If so, the robber is pretty dumb.                                      

Also, what a great newspaper story that would make!

Most crime stories are entertainment. Lists of most-read stories in local media are crowded with stories about trouble. I doubt they are read mostly out of sympathy for the victims. Stories about violent crime, fires and car wrecks have action, conflict, juicy details – what every reader wants.

Well, not this story. We’re left to our imaginations.

(Sensitivity alert! Describing suspects merely by their race tends to bolster prejudice and is bad journalism.)

Over-the-top headline underscores shoddy journalism

According to Sunday’s Reading Eagle, heroin has a tight grip on Berks County.

The paper’s big headline is false. Cocaine caudillo Pablo Escobar had a tight grip on Colombia. It’s not so bad in Berks. But it’s so much easier to write a scary headline than to prove it.

The paper clearly violates one of the Society of Professional Journalism’s ethical tenets:
“Journalists should make certain that headlines ... do not misrepresent. They should not oversimplify or highlight incidents out of context.”

The reporter gives only one fact supporting the claim that heroin has a grip on Berks – heroin deaths have risen from six in 2007 to 23 in 2013.

Most reporters know that is misleading to represent changes in small numbers in a large population – Berks has more than 400,000 people – because such changes are statistically insignificant.

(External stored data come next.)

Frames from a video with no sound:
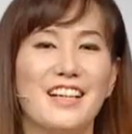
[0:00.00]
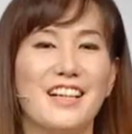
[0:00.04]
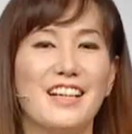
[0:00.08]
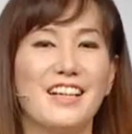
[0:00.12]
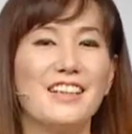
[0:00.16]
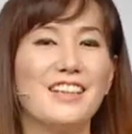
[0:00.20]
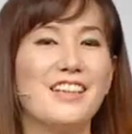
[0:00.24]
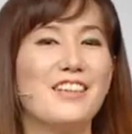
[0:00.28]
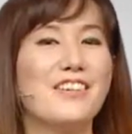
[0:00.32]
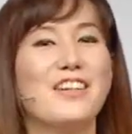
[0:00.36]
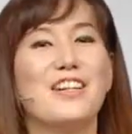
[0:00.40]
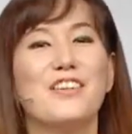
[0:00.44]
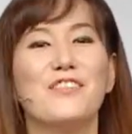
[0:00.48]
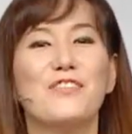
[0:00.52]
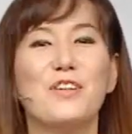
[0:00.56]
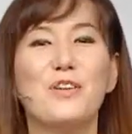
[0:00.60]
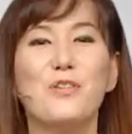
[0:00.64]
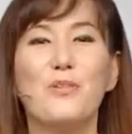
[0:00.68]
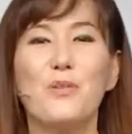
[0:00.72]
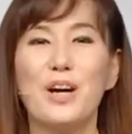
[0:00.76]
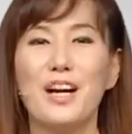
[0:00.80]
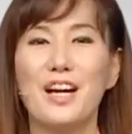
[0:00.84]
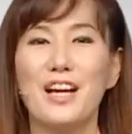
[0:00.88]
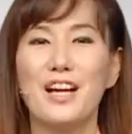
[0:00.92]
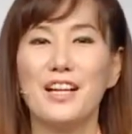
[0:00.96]
Hello
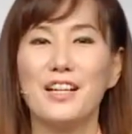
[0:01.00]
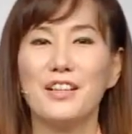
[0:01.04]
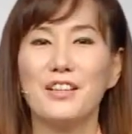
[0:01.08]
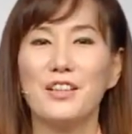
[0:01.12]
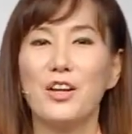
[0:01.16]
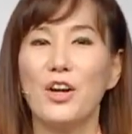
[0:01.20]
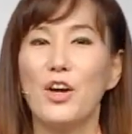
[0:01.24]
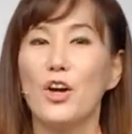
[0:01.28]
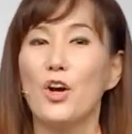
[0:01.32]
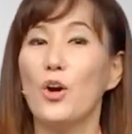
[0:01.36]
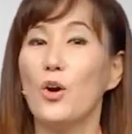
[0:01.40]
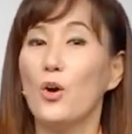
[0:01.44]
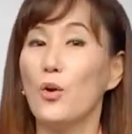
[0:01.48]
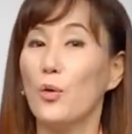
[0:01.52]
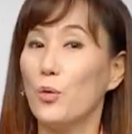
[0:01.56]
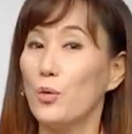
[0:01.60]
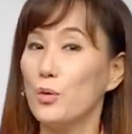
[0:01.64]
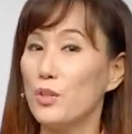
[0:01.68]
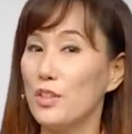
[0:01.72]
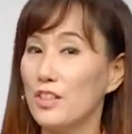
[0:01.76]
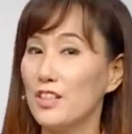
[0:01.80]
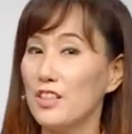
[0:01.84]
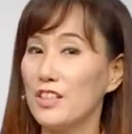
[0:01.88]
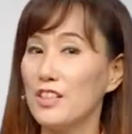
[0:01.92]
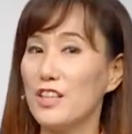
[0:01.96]
everyone.
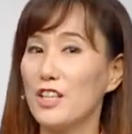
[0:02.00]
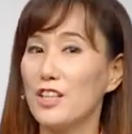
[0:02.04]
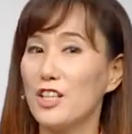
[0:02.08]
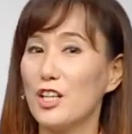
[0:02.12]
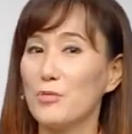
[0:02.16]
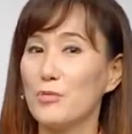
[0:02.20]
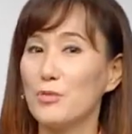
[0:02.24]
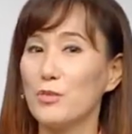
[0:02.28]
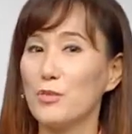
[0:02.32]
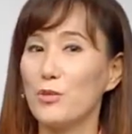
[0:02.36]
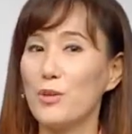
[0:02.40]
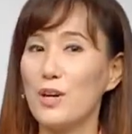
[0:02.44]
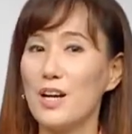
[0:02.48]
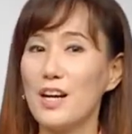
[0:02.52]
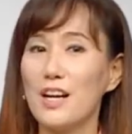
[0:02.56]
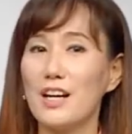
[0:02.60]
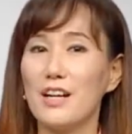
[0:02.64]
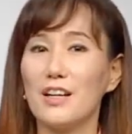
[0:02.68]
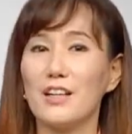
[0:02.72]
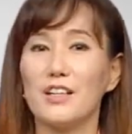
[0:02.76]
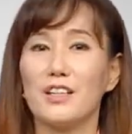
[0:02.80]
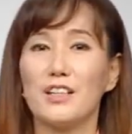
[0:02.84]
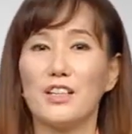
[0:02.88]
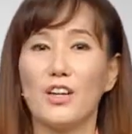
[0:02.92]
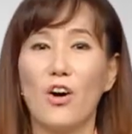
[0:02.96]
오늘은
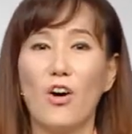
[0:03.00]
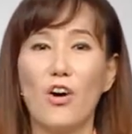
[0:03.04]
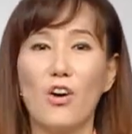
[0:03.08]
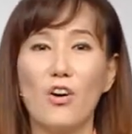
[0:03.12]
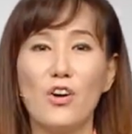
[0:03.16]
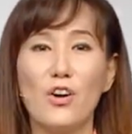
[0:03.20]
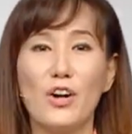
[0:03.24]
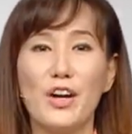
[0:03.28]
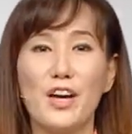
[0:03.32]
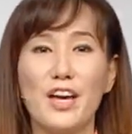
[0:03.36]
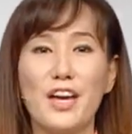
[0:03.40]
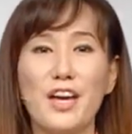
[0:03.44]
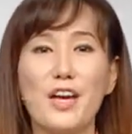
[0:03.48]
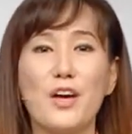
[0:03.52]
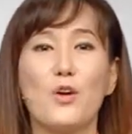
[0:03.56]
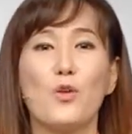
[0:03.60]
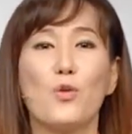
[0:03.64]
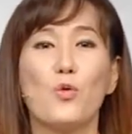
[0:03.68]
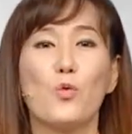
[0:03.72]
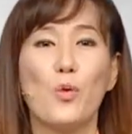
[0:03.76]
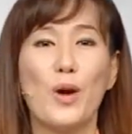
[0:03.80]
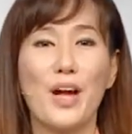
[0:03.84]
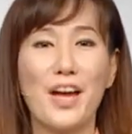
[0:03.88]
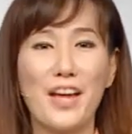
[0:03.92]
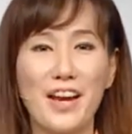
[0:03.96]
여러분과 영어의
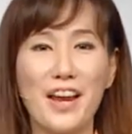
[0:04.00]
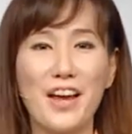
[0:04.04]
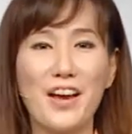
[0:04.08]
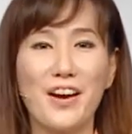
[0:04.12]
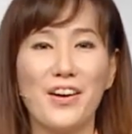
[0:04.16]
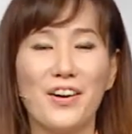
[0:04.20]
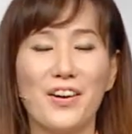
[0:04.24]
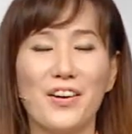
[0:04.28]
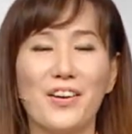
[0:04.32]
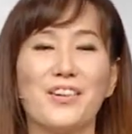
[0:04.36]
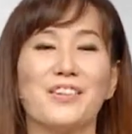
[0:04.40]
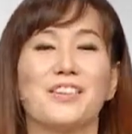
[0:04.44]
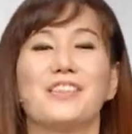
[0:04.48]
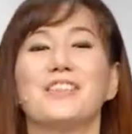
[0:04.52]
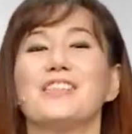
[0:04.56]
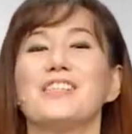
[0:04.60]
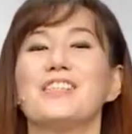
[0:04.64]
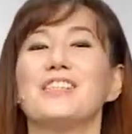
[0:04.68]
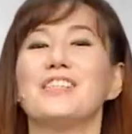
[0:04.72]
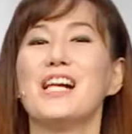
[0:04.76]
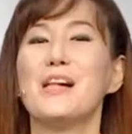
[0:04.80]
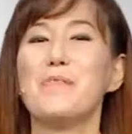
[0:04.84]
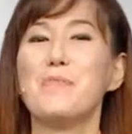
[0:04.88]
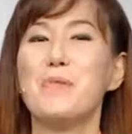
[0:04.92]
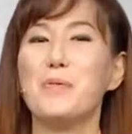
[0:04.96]

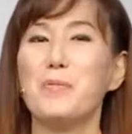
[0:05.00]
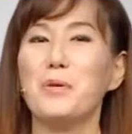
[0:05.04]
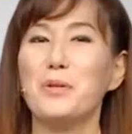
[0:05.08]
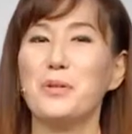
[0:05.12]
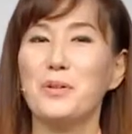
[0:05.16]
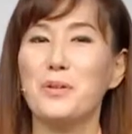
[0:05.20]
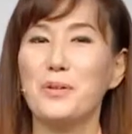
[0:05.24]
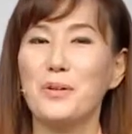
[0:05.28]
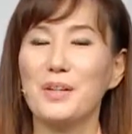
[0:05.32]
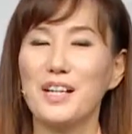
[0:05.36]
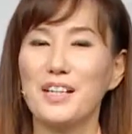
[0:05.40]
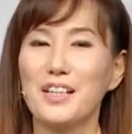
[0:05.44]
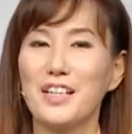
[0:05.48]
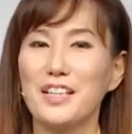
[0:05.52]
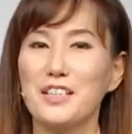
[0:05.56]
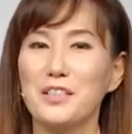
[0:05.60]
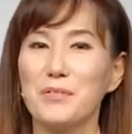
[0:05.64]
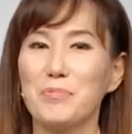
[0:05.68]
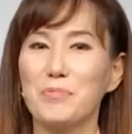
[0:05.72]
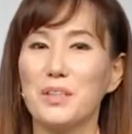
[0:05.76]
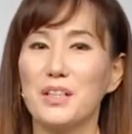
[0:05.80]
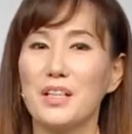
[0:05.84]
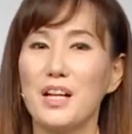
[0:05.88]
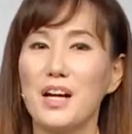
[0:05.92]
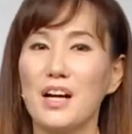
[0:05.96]
외래어들을 살펴보도록
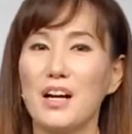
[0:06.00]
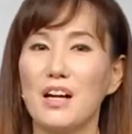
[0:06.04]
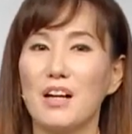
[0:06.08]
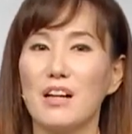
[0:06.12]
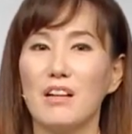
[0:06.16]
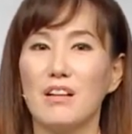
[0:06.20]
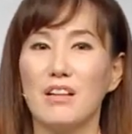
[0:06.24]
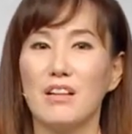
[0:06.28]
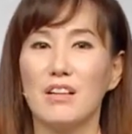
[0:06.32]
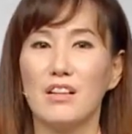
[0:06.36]
하겠습니다.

When I wrote a similar story in December 2012, treatment centers told me they were seeing more people hooked on prescription drugs. It would have been interesting to see what they say now. And the reporter could have asked how many people are treated for narcotics in emergency rooms.

Shoddy reporting on a sensational topic again shows that Berks needs better journalism.

If you are worried about prescription drugs leading to heroin use, tell your state lawmaker you support a law that would let doctors check an online database to see if patients are getting painkillers from other doctors. It seems like a no-brainer, though Big Pharma probably has some good reasons to keep the status quo.